В подъезде, между тем, взять его проще простого. В два шага он подойдет и стальным кулаком мастера рукопашного боя нанесет ему смертельный удар в область сердца. Или ножом, чуть кривоватым, до остроты бритвы заточенным с одной стороны лезвия и зазубренным и тоже острым – с другой. Тогда в живот. Сергей Павлович на ходу потрогал живот и нащупал место, куда, скорее всего, будет нацелен нож – сразу под ребрами, чуть выше печени, но непременно с проникающим в нее глубоким ранением. О, скольких истекающих кровью бедолаг, именно с дырой в печени, возил он на «Скорой», веля Кузьмичу гнать, что есть мочи, и сигналить, как на пожар. И что? Всего, кажется, двоих – он справлялся – удалось спасти. Рана, несовместимая с жизнью.
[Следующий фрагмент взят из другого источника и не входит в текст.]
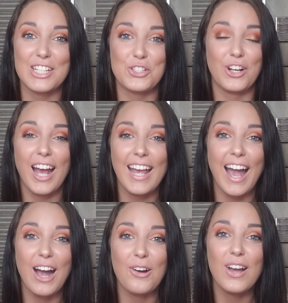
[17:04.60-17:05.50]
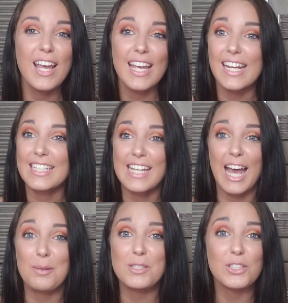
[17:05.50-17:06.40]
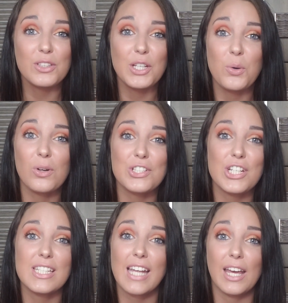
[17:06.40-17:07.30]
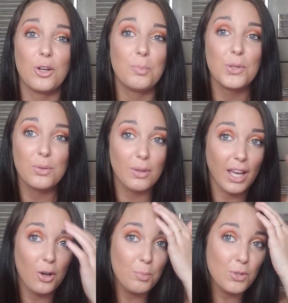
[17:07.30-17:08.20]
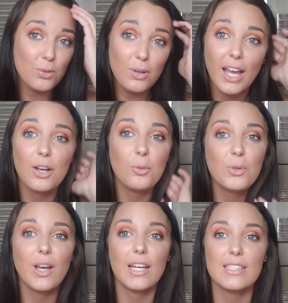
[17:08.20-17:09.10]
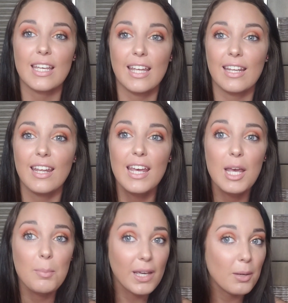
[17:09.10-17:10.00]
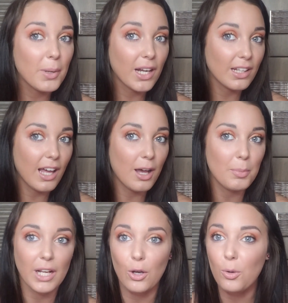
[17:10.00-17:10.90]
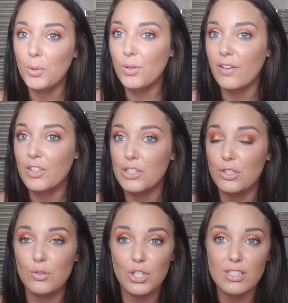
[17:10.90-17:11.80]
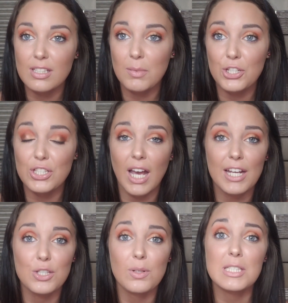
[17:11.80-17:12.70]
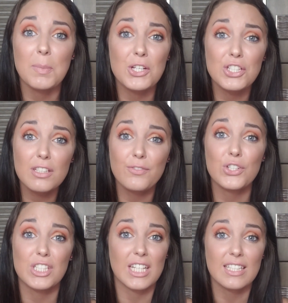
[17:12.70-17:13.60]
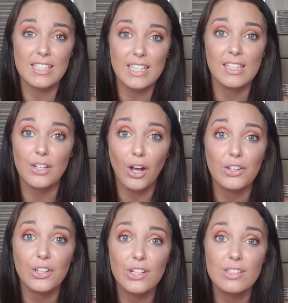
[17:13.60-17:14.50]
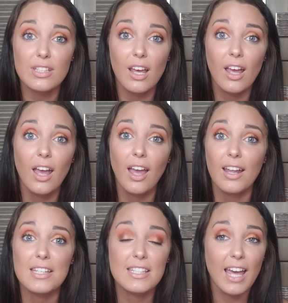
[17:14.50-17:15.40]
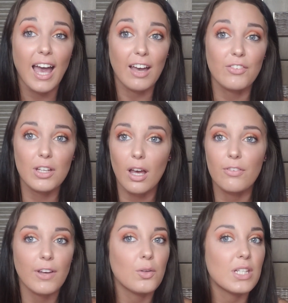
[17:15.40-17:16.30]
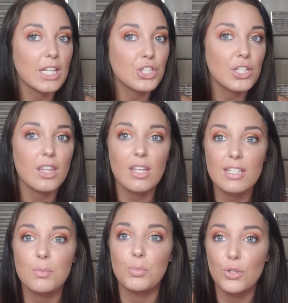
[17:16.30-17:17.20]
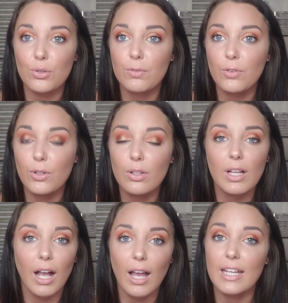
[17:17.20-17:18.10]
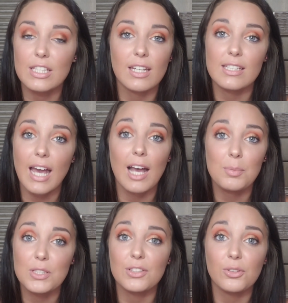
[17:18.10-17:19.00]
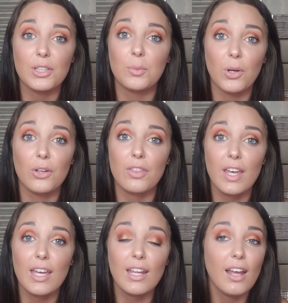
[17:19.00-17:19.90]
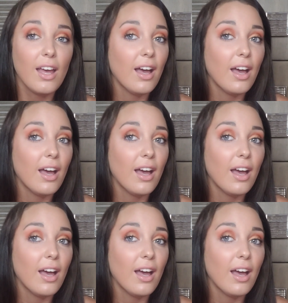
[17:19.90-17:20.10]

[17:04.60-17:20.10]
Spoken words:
to try out. It is absolutely gorgeous. I hope you guys can pick a bottle up, and I hope you love it too, just as much as I do, especially for $16 to have a foundation this beautiful. It's absolutely worth it.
Вряд ли, однако, имеет смысл именно сейчас, когда печень Сергея Павловича заныла так, словно он несколько дней подряд терзал ее низкопробным портвейном, хотя – Бог свидетель! – уже который день, считая с крестин профессора, он вел жизнь примерного трезвенника и отвергал соблазнительные предложения папы, стремившегося от чистого сердца облегчить сыну выпавшие на его долю в лубянском архиве нравственные страдания, – так вот, следует ли именно сейчас вспоминать, что скончавшиеся от ножевого ранения в печень все были люди, ветрами судьбы снесенные на самые низы общественного дна, как то: бомжи, пьяницы, нищие, проститутки, гомики и всякое такое прочее? И если Сергею Павловичу выпадет незаслуженный жребий разделить их участь и пасть рядом с ними в непочетном строю, то разве не скажут о нем знакомые и незнакомые, одни, может быть, с состраданием, другие, напротив, с полнейшим равнодушием, что допрыгался, мол, наш доктор. Дурные сообщества, с показным благочестием заметит кто-нибудь, порождают дурные нравы.
– Иудушка ты Головлев! – на ходу погрозил ему Сергей Павлович. – Какие у меня дурные сообщества?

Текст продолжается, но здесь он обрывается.